## BRIEF
Quote each line of the material verbatim, without the pictures.

## GIVEN ENTRIES
● ● ●

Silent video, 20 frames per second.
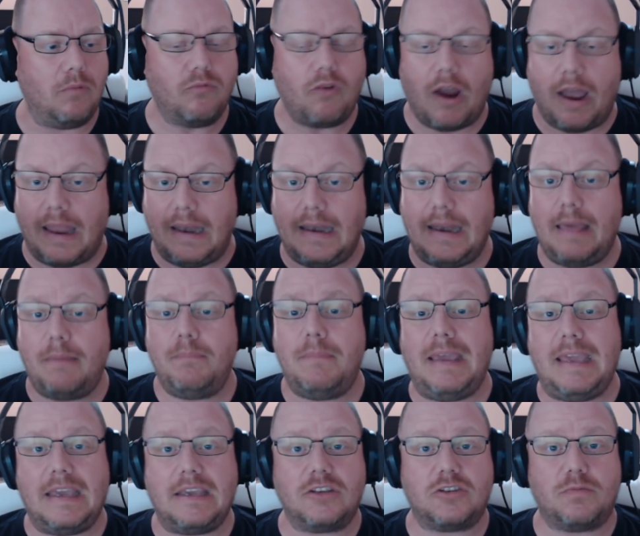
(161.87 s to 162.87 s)
Right, let
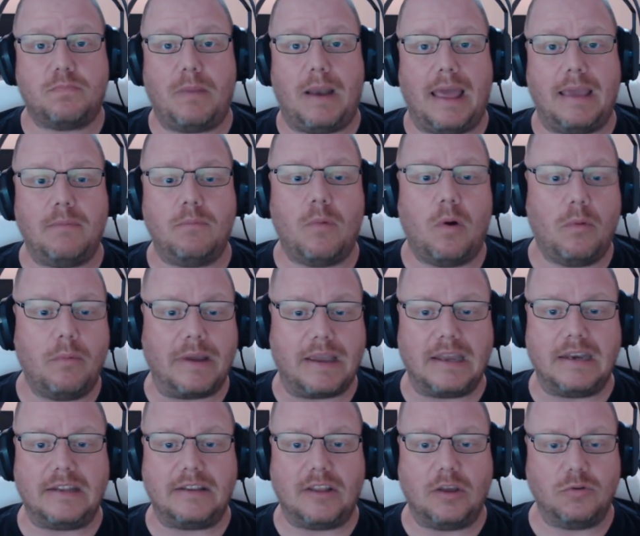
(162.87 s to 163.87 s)
me explain what we're
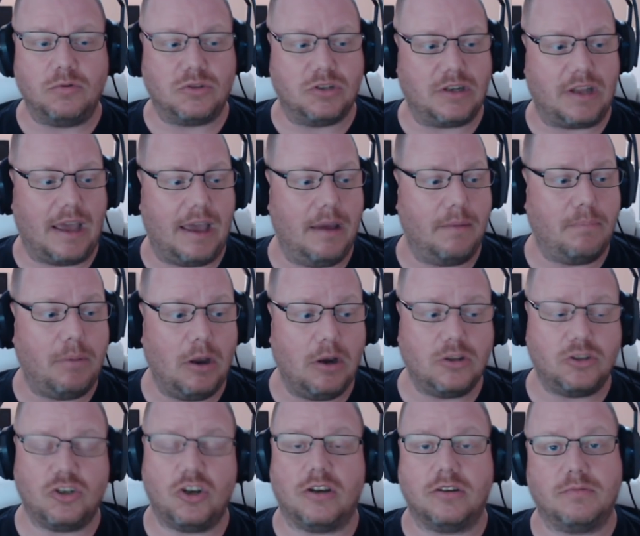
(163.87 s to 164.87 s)
going to do today. I
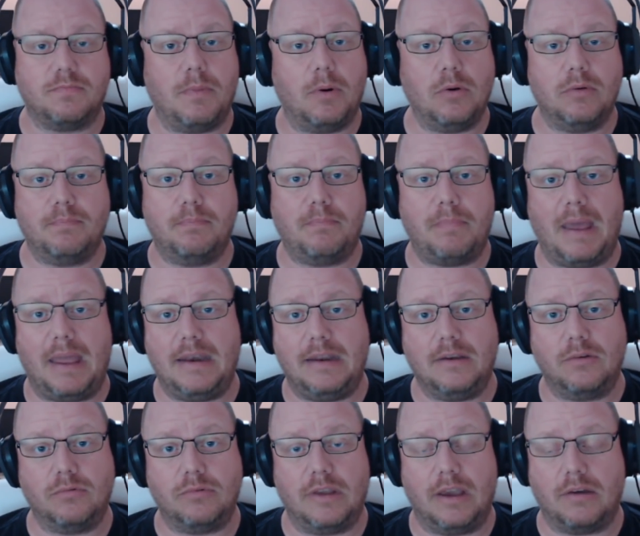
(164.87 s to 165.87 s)
apologise about the
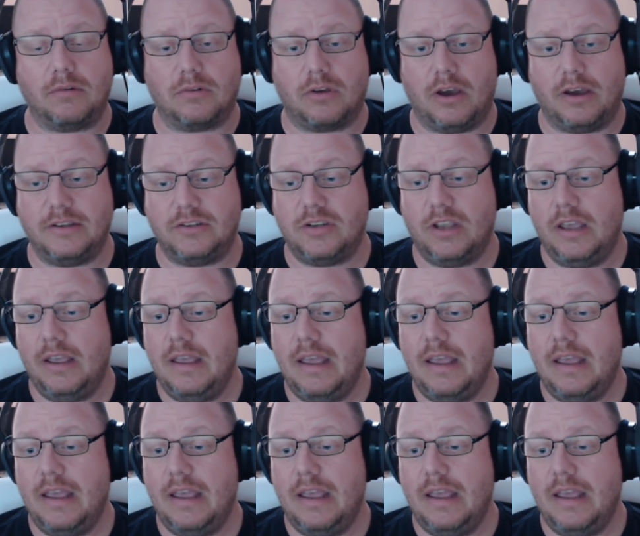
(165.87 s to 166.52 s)
audio, guys.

● ● ●

## OUTPUT OF THE TASK
Silent video, 20 frames per second.
(161.87 s to 162.87 s)
Right, let
(162.87 s to 163.87 s)
me explain what we're
(163.87 s to 164.87 s)
going to do today. I
(164.87 s to 165.87 s)
apologise about the
(165.87 s to 166.52 s)
audio, guys.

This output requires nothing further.